PROVIDED DATA:
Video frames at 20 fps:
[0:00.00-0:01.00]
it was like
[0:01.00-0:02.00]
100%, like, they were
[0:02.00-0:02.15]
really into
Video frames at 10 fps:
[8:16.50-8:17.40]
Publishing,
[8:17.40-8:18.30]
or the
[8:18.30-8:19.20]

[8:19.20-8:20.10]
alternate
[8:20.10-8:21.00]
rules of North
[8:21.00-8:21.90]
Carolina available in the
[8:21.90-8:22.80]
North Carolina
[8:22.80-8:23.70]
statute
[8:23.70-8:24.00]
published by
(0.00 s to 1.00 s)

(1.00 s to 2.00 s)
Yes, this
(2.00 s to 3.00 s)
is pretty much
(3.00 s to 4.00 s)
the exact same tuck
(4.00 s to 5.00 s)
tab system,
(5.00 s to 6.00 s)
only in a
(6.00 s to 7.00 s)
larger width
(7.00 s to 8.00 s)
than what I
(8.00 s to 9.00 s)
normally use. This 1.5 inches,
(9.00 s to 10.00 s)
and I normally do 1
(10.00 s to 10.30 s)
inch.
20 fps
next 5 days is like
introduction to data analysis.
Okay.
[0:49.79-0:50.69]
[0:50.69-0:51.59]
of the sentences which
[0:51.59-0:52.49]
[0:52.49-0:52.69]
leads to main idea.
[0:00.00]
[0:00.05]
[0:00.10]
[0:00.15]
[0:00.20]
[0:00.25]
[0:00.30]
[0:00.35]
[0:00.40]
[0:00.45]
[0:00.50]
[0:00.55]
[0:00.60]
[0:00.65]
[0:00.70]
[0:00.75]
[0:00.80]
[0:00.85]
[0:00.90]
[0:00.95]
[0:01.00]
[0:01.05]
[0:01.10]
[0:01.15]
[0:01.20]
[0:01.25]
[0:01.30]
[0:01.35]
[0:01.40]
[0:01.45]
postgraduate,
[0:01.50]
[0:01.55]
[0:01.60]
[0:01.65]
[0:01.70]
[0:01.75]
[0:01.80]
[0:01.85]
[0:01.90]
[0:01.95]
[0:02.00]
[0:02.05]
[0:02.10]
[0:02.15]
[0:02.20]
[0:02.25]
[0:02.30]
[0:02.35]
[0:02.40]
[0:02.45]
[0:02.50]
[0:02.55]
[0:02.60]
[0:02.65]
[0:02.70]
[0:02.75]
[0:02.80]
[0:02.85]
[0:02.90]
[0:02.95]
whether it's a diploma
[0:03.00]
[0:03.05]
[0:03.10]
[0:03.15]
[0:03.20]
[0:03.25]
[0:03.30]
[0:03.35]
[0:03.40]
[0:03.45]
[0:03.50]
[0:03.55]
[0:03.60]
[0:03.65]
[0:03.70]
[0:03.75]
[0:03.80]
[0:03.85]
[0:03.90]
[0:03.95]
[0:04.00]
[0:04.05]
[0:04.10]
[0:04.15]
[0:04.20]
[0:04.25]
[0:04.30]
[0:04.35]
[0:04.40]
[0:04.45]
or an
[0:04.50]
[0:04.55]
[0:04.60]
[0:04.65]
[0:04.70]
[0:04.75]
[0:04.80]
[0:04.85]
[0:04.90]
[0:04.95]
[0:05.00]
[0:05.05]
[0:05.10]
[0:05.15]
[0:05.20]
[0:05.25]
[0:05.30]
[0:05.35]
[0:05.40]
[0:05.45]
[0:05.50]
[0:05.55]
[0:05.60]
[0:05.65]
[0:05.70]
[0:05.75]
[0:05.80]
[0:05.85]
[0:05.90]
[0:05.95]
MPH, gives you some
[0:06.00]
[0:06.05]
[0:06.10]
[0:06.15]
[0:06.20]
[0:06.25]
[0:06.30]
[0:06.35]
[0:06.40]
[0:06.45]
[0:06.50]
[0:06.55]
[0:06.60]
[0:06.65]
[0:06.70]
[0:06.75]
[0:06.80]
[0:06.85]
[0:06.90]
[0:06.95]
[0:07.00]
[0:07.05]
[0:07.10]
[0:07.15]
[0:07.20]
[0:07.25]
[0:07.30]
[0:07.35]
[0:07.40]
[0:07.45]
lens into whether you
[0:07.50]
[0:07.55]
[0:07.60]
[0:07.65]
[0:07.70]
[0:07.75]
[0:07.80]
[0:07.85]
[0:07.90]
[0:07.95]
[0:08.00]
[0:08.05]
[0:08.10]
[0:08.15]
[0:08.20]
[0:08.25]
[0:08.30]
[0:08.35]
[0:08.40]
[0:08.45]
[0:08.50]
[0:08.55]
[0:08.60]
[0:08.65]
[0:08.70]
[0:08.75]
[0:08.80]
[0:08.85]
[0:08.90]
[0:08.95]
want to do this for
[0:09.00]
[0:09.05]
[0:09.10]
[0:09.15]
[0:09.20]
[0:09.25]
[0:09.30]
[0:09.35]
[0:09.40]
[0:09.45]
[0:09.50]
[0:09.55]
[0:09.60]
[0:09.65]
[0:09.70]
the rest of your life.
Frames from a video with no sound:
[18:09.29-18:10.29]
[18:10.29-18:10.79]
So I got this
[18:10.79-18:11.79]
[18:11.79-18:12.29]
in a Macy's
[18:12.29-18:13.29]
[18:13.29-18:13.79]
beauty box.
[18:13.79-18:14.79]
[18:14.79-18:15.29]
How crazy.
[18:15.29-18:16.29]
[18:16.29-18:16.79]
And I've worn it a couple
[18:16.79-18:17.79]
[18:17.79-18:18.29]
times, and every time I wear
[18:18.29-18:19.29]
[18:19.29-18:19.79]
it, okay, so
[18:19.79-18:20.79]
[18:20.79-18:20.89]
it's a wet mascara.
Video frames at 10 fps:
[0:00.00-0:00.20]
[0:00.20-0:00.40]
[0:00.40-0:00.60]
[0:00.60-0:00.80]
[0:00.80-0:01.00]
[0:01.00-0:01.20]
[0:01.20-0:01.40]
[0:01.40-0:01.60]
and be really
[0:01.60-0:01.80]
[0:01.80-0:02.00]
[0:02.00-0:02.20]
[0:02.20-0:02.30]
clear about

WHAT YOU ARE ASKED TO DO: Exactly as written, set down all of the material.

WRITTEN ANSWER:
Video frames at 20 fps:
[0:00.00-0:01.00]
it was like
[0:01.00-0:02.00]
100%, like, they were
[0:02.00-0:02.15]
really into
Video frames at 10 fps:
[8:16.50-8:17.40]
Publishing,
[8:17.40-8:18.30]
or the
[8:18.30-8:19.20]

[8:19.20-8:20.10]
alternate
[8:20.10-8:21.00]
rules of North
[8:21.00-8:21.90]
Carolina available in the
[8:21.90-8:22.80]
North Carolina
[8:22.80-8:23.70]
statute
[8:23.70-8:24.00]
published by
(0.00 s to 1.00 s)

(1.00 s to 2.00 s)
Yes, this
(2.00 s to 3.00 s)
is pretty much
(3.00 s to 4.00 s)
the exact same tuck
(4.00 s to 5.00 s)
tab system,
(5.00 s to 6.00 s)
only in a
(6.00 s to 7.00 s)
larger width
(7.00 s to 8.00 s)
than what I
(8.00 s to 9.00 s)
normally use. This 1.5 inches,
(9.00 s to 10.00 s)
and I normally do 1
(10.00 s to 10.30 s)
inch.
20 fps
next 5 days is like
introduction to data analysis.
Okay.
[0:49.79-0:50.69]
[0:50.69-0:51.59]
of the sentences which
[0:51.59-0:52.49]
[0:52.49-0:52.69]
leads to main idea.
[0:00.00]
[0:00.05]
[0:00.10]
[0:00.15]
[0:00.20]
[0:00.25]
[0:00.30]
[0:00.35]
[0:00.40]
[0:00.45]
[0:00.50]
[0:00.55]
[0:00.60]
[0:00.65]
[0:00.70]
[0:00.75]
[0:00.80]
[0:00.85]
[0:00.90]
[0:00.95]
[0:01.00]
[0:01.05]
[0:01.10]
[0:01.15]
[0:01.20]
[0:01.25]
[0:01.30]
[0:01.35]
[0:01.40]
[0:01.45]
postgraduate,
[0:01.50]
[0:01.55]
[0:01.60]
[0:01.65]
[0:01.70]
[0:01.75]
[0:01.80]
[0:01.85]
[0:01.90]
[0:01.95]
[0:02.00]
[0:02.05]
[0:02.10]
[0:02.15]
[0:02.20]
[0:02.25]
[0:02.30]
[0:02.35]
[0:02.40]
[0:02.45]
[0:02.50]
[0:02.55]
[0:02.60]
[0:02.65]
[0:02.70]
[0:02.75]
[0:02.80]
[0:02.85]
[0:02.90]
[0:02.95]
whether it's a diploma
[0:03.00]
[0:03.05]
[0:03.10]
[0:03.15]
[0:03.20]
[0:03.25]
[0:03.30]
[0:03.35]
[0:03.40]
[0:03.45]
[0:03.50]
[0:03.55]
[0:03.60]
[0:03.65]
[0:03.70]
[0:03.75]
[0:03.80]
[0:03.85]
[0:03.90]
[0:03.95]
[0:04.00]
[0:04.05]
[0:04.10]
[0:04.15]
[0:04.20]
[0:04.25]
[0:04.30]
[0:04.35]
[0:04.40]
[0:04.45]
or an
[0:04.50]
[0:04.55]
[0:04.60]
[0:04.65]
[0:04.70]
[0:04.75]
[0:04.80]
[0:04.85]
[0:04.90]
[0:04.95]
[0:05.00]
[0:05.05]
[0:05.10]
[0:05.15]
[0:05.20]
[0:05.25]
[0:05.30]
[0:05.35]
[0:05.40]
[0:05.45]
[0:05.50]
[0:05.55]
[0:05.60]
[0:05.65]
[0:05.70]
[0:05.75]
[0:05.80]
[0:05.85]
[0:05.90]
[0:05.95]
MPH, gives you some
[0:06.00]
[0:06.05]
[0:06.10]
[0:06.15]
[0:06.20]
[0:06.25]
[0:06.30]
[0:06.35]
[0:06.40]
[0:06.45]
[0:06.50]
[0:06.55]
[0:06.60]
[0:06.65]
[0:06.70]
[0:06.75]
[0:06.80]
[0:06.85]
[0:06.90]
[0:06.95]
[0:07.00]
[0:07.05]
[0:07.10]
[0:07.15]
[0:07.20]
[0:07.25]
[0:07.30]
[0:07.35]
[0:07.40]
[0:07.45]
lens into whether you
[0:07.50]
[0:07.55]
[0:07.60]
[0:07.65]
[0:07.70]
[0:07.75]
[0:07.80]
[0:07.85]
[0:07.90]
[0:07.95]
[0:08.00]
[0:08.05]
[0:08.10]
[0:08.15]
[0:08.20]
[0:08.25]
[0:08.30]
[0:08.35]
[0:08.40]
[0:08.45]
[0:08.50]
[0:08.55]
[0:08.60]
[0:08.65]
[0:08.70]
[0:08.75]
[0:08.80]
[0:08.85]
[0:08.90]
[0:08.95]
want to do this for
[0:09.00]
[0:09.05]
[0:09.10]
[0:09.15]
[0:09.20]
[0:09.25]
[0:09.30]
[0:09.35]
[0:09.40]
[0:09.45]
[0:09.50]
[0:09.55]
[0:09.60]
[0:09.65]
[0:09.70]
the rest of your life.
Frames from a video with no sound:
[18:09.29-18:10.29]
[18:10.29-18:10.79]
So I got this
[18:10.79-18:11.79]
[18:11.79-18:12.29]
in a Macy's
[18:12.29-18:13.29]
[18:13.29-18:13.79]
beauty box.
[18:13.79-18:14.79]
[18:14.79-18:15.29]
How crazy.
[18:15.29-18:16.29]
[18:16.29-18:16.79]
And I've worn it a couple
[18:16.79-18:17.79]
[18:17.79-18:18.29]
times, and every time I wear
[18:18.29-18:19.29]
[18:19.29-18:19.79]
it, okay, so
[18:19.79-18:20.79]
[18:20.79-18:20.89]
it's a wet mascara.
Video frames at 10 fps:
[0:00.00-0:00.20]
[0:00.20-0:00.40]
[0:00.40-0:00.60]
[0:00.60-0:00.80]
[0:00.80-0:01.00]
[0:01.00-0:01.20]
[0:01.20-0:01.40]
[0:01.40-0:01.60]
and be really
[0:01.60-0:01.80]
[0:01.80-0:02.00]
[0:02.00-0:02.20]
[0:02.20-0:02.30]
clear about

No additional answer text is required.